Asked about his plan, even he answers: "I dunno."
Want to meet the characters? It won't take long, because you already know everyone. Kit Latura (Stallone): New York's defrocked emergency medical chief; tough guy with good heart; pockets stuffed with explosives. Madelyne Thompson (Amy Brenneman): Unsuccessful playwright heading back home to Indiana when cave-in occurs; plucky lass with golden heart; describes rats as "shit with feet," which may explain why she failed on Broadway. George Tyrell (Stan Shaw): African-American cop working the tunnel; brave man with stout heart; doomed to die in the name of Everyman. Roy Nord (Viggo Mortensen): Rich, cocky entrepreneur with a ready supply of mountain-climbing equipment on hand; brave man with prideful heart; doomed to die in the name of yuppie arrogance.

Throw in a busload of convicts ripe for redemption, a kindly old couple and their beloved dog and feuding marrieds with an obnoxious teenage daughter in the back of the Volvo and you've got the usual disaster-movie variety pack. Amid scorched cars, acrid smoke and freezing water, the intrepid Latura orders everyone around in the process of trying to save them. But how? Neither writer Leslie Bohm nor director Cohen comes up with a plan even so substantial as the move to the bottom of the ship that saved a few souls in the Poseidon Adventure, or that decisive (if ludicrous) presidential attack on the mother ship in Independence Day. By contrast, Sly and company seem to be wandering aimlessly inside the tunnel, scratching their heads. When a few of them escape, we don't sigh with relief; we say, huh? How?

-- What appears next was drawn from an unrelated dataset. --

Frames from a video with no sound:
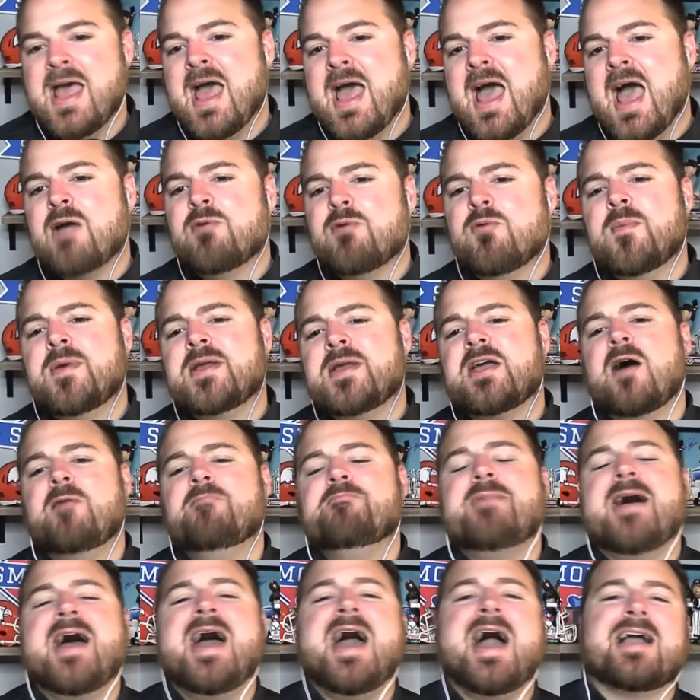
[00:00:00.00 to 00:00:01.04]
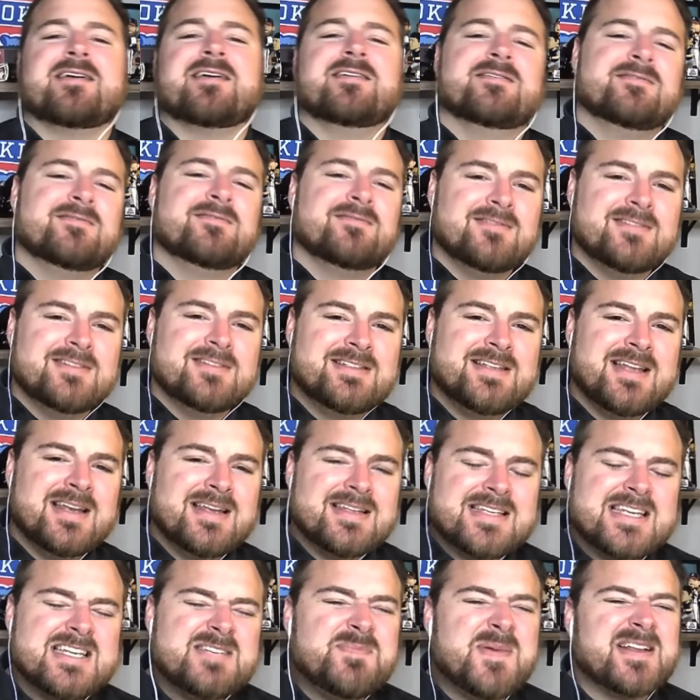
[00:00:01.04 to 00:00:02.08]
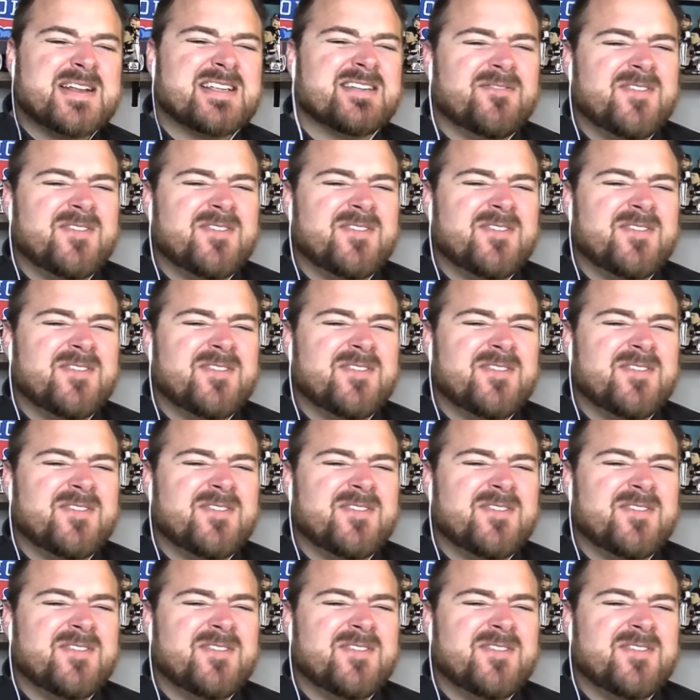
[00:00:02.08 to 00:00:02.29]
Hey, when we come back, Tennessee's picked to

What the hell. If you're looking for logic, head over to the art house and catch a little Merchant-Ivory. If it's bone-crushingly loud special effects, huge fires and incoherent verbal exchanges you crave--and who doesn't?--then Sylvester Stallone's still your man. Always will be. Until he keels over and goes boom in, say, Rocky XXXIV.

--Gallo

Daylight. Screenplay by Leslie Bohm. Directed by Rob Cohen. With Sylvester Stallone, Amy Brenneman, Stan Shaw, Viggo Mortensen and Dan Hedaya.